▸ **Task statement**
Your copy should match the records below exactly, except for the pictures.

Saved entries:
————
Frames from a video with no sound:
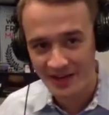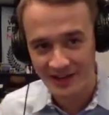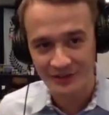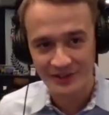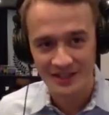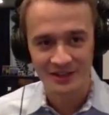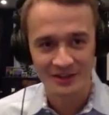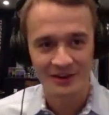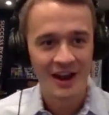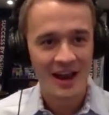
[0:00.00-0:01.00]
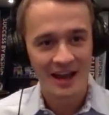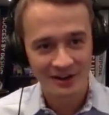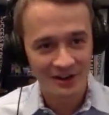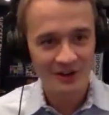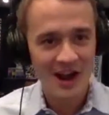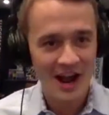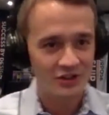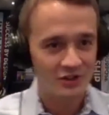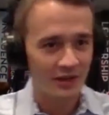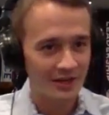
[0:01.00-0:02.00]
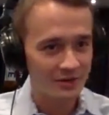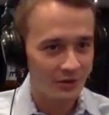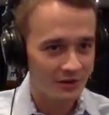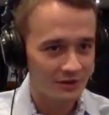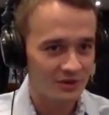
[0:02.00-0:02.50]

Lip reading: held here at our international headquarters,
————
▸ **Written answer**
Frames from a video with no sound:
[0:00.00-0:01.00]
[0:01.00-0:02.00]
[0:02.00-0:02.50]

Lip reading: held here at our international headquarters,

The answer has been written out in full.